Hi Nilesh,

We're building a data analysis library purely in PySpark that uses a fair
bit of numerical computing (https://github.com/freeman-lab/thunder), and
faced the same decision as you when starting out.

We went with PySpark because of NumPy and SciPy. So many functions are
included, with robust implementations: signal processing, optimization,
matrix math, etc., and it's trivial to setup. In Scala, we needed different
libraries for specific problems, and many are still in their early days
(bugs, missing features, etc.). The PySpark API is relatively complete,
though a few bits of functionality aren't there (zipping is probably the
only one we're sometimes missing, useful for certain matrix operations). It
was definitely feasible to build a functional library entirely in PySpark.

That said, there's a performance hit. In my testing (v0.8.1) a simple
algorithm, KMeans (the versions included with Spark), is ~2x faster per
iteration in Scala than Python in our set up (private HPC, ~30 nodes, each
with 128GB and 16 cores, roughly comparable to the higher-end EC2
instances).
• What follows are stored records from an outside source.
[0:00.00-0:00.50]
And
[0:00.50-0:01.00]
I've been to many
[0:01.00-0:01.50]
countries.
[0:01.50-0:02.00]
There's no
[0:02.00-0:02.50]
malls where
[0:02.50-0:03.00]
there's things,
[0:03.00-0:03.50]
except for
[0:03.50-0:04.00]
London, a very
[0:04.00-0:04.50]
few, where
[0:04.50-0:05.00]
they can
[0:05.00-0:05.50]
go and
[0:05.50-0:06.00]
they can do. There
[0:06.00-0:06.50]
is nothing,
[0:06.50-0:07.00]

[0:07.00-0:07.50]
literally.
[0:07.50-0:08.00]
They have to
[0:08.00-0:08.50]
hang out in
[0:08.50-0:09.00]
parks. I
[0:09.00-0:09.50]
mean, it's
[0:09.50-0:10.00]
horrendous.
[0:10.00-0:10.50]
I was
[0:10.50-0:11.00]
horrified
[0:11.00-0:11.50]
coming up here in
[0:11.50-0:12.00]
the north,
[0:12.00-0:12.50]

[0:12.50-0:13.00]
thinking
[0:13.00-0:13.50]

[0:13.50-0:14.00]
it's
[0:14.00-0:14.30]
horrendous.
I'm preparing more extensive benchmarks, esp. re: matrix
calculations, where the difference may shrink (will post them to this forum
when ready). For our purposes (purely research), things are fast enough
already that the benefits of PySpark outweigh the costs, but will depend on
your use case.

I can't speak much to the current roadblocks and future plans for speed-ups,
though I know Josh has mentioned he's working on new custom serializers.